Extracted records
╔══
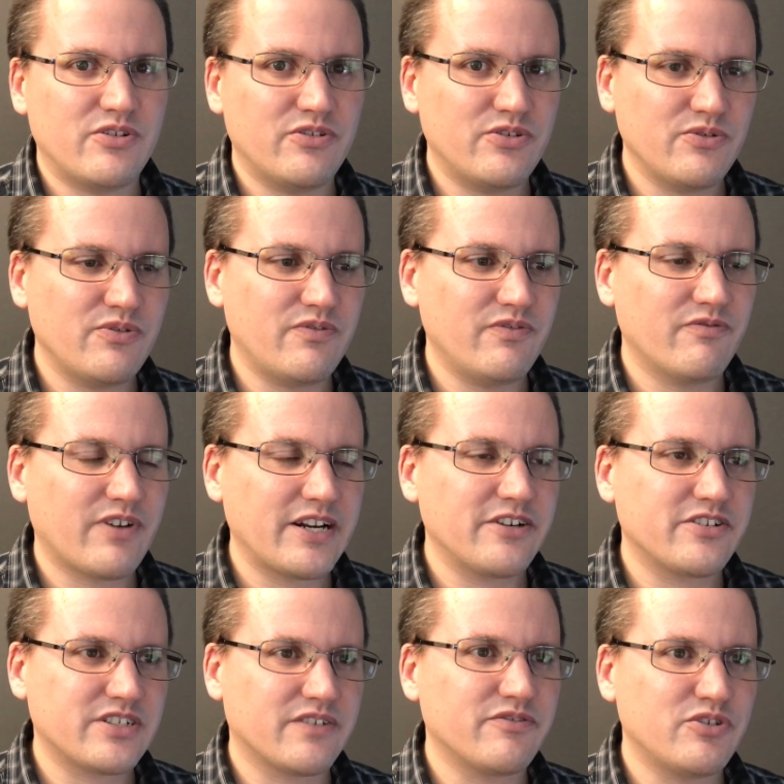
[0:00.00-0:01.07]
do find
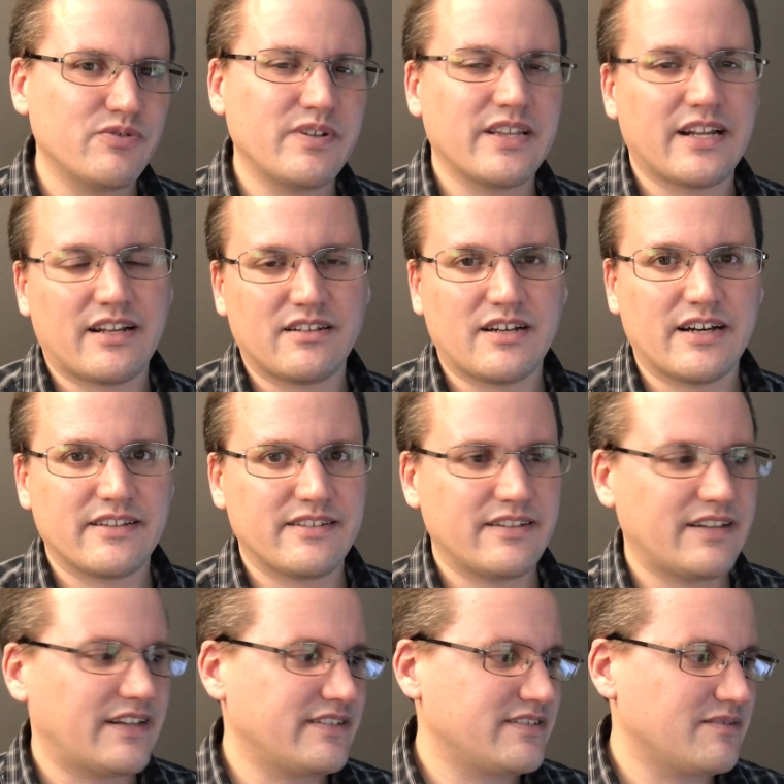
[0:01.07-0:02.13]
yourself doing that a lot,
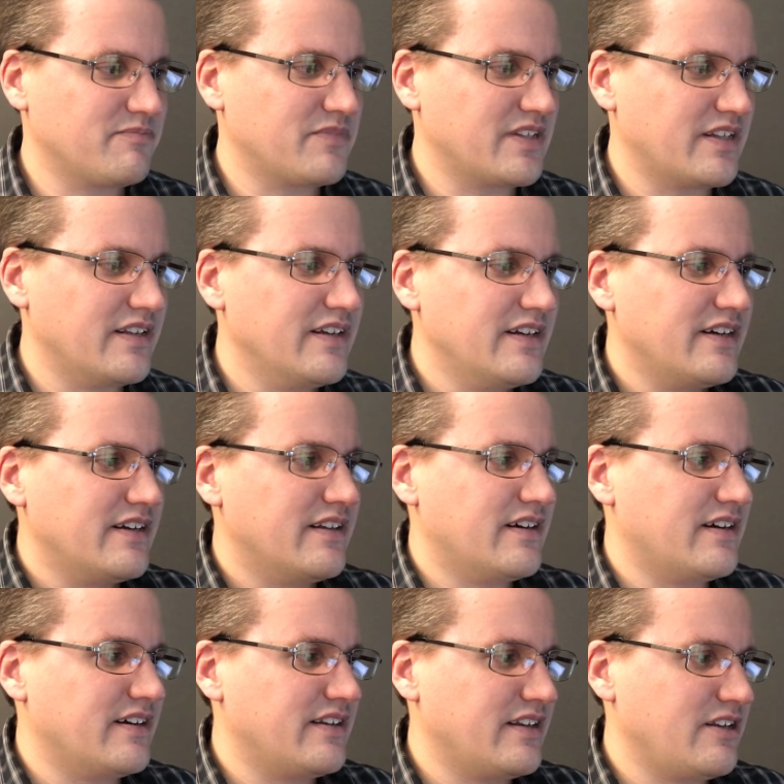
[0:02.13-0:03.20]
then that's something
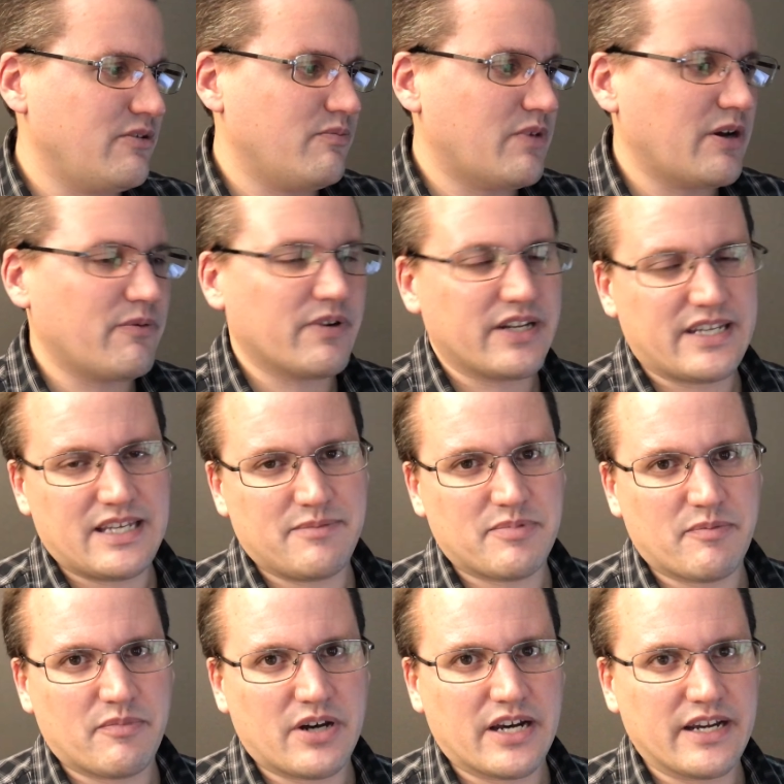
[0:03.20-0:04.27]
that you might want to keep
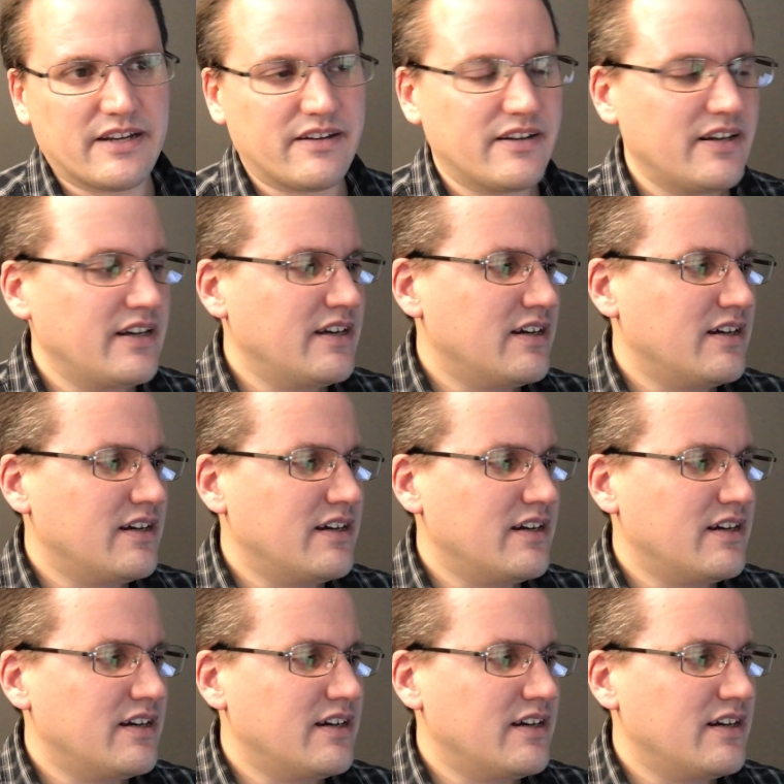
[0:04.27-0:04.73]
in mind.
╚══
╔══
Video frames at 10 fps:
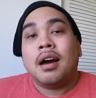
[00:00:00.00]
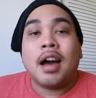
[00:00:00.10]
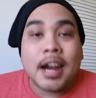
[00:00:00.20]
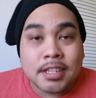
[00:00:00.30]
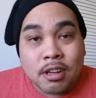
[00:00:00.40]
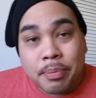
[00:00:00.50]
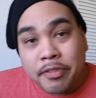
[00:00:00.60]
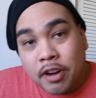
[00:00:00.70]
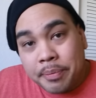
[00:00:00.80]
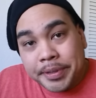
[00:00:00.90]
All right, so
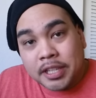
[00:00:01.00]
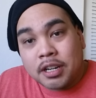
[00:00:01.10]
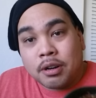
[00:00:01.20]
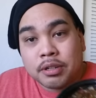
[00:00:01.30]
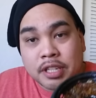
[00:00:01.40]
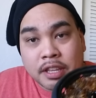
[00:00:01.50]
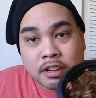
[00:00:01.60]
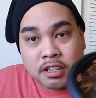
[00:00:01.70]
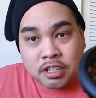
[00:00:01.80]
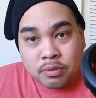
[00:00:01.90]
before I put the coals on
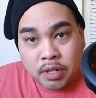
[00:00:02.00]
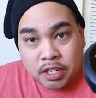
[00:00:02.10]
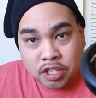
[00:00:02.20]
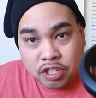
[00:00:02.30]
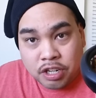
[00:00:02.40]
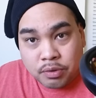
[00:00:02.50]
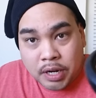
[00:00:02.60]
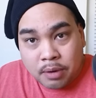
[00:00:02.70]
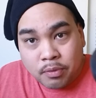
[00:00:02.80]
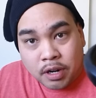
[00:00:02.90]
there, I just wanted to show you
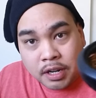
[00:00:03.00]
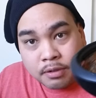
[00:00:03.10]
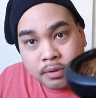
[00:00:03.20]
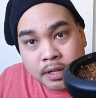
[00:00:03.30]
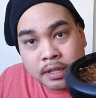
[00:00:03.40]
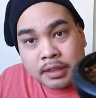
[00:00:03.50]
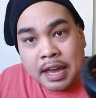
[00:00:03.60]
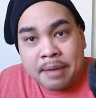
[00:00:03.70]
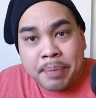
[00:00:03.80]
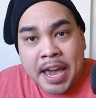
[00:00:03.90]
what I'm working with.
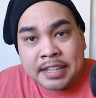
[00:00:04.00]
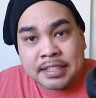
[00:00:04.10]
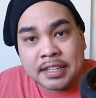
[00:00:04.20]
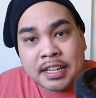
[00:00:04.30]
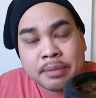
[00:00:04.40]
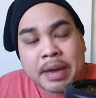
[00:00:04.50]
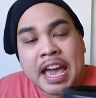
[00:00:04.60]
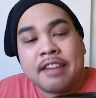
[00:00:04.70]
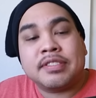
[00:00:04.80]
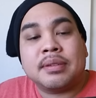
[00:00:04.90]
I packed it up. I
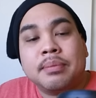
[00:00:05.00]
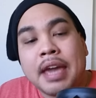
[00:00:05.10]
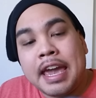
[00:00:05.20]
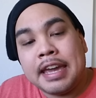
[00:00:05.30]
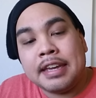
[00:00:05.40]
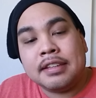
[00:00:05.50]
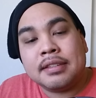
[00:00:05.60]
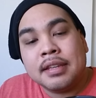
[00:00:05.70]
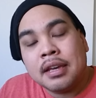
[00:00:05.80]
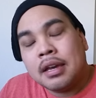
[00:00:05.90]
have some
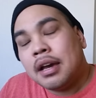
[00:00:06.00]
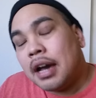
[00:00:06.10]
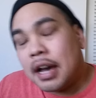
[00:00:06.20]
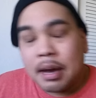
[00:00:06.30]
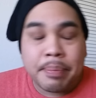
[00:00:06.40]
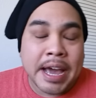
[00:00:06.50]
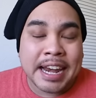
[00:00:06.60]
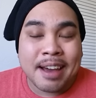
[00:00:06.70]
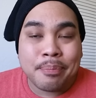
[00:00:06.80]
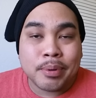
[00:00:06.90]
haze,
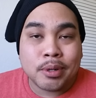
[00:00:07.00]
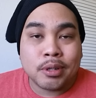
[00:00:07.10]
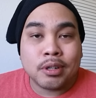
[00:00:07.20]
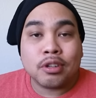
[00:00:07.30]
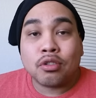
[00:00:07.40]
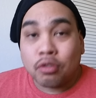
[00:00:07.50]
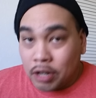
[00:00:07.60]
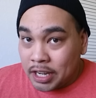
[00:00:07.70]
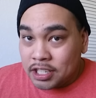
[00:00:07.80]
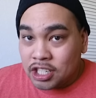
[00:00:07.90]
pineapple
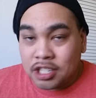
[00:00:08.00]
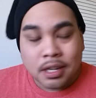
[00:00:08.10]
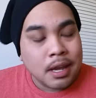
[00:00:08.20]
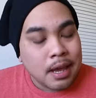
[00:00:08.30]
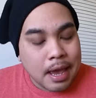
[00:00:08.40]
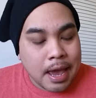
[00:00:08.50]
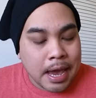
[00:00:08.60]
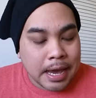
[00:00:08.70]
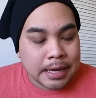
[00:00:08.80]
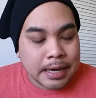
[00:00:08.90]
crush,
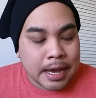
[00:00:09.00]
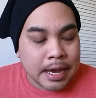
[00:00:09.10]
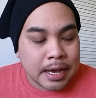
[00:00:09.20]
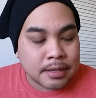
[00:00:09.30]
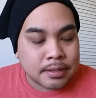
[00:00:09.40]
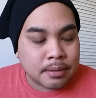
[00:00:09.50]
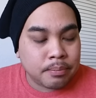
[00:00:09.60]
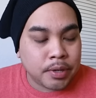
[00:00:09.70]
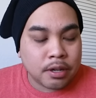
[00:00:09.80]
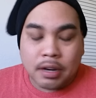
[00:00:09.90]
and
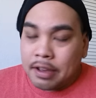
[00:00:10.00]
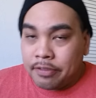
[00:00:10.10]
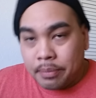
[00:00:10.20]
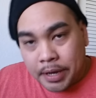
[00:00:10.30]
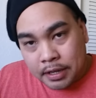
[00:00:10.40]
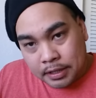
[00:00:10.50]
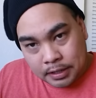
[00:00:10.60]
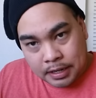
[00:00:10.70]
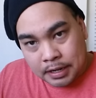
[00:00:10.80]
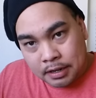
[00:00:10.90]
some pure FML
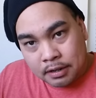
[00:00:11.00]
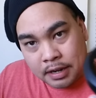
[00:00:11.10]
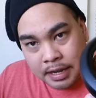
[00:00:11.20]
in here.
╚══
╔══
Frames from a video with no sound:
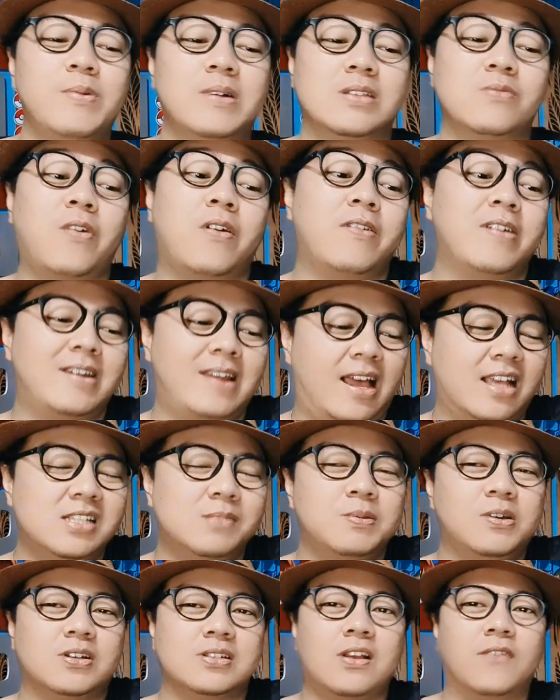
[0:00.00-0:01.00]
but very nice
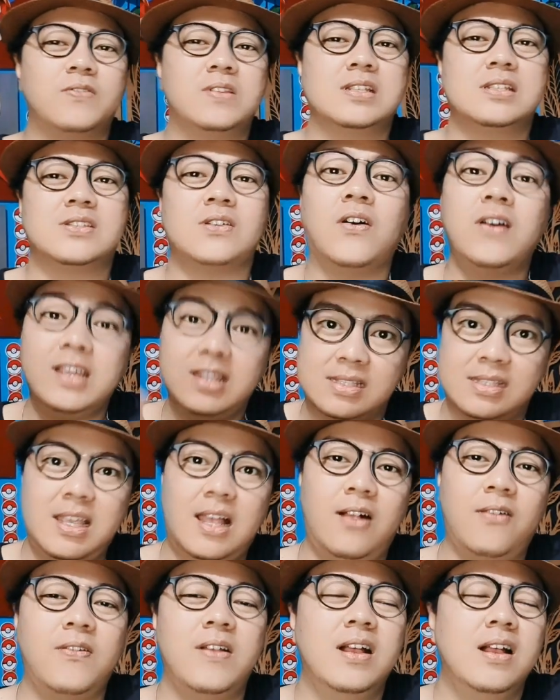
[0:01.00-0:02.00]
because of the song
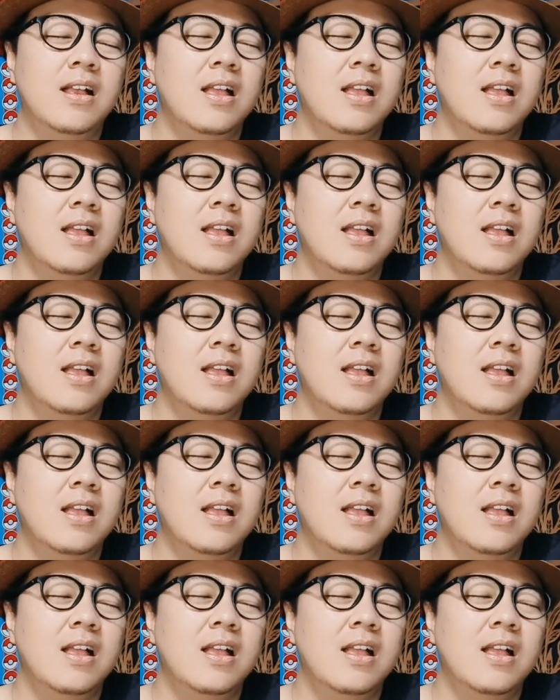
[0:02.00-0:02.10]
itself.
╚══
■ What the task requires ■
Look above for the line with "[00:00:08.40]" and the line with "[00:00:10.10]", then restate exactly those two lines and all lines between them, with no pictures.

■ Response below ■
[00:00:08.40]
[00:00:08.50]
[00:00:08.60]
[00:00:08.70]
[00:00:08.80]
[00:00:08.90]
crush,
[00:00:09.00]
[00:00:09.10]
[00:00:09.20]
[00:00:09.30]
[00:00:09.40]
[00:00:09.50]
[00:00:09.60]
[00:00:09.70]
[00:00:09.80]
[00:00:09.90]
and
[00:00:10.00]
[00:00:10.10]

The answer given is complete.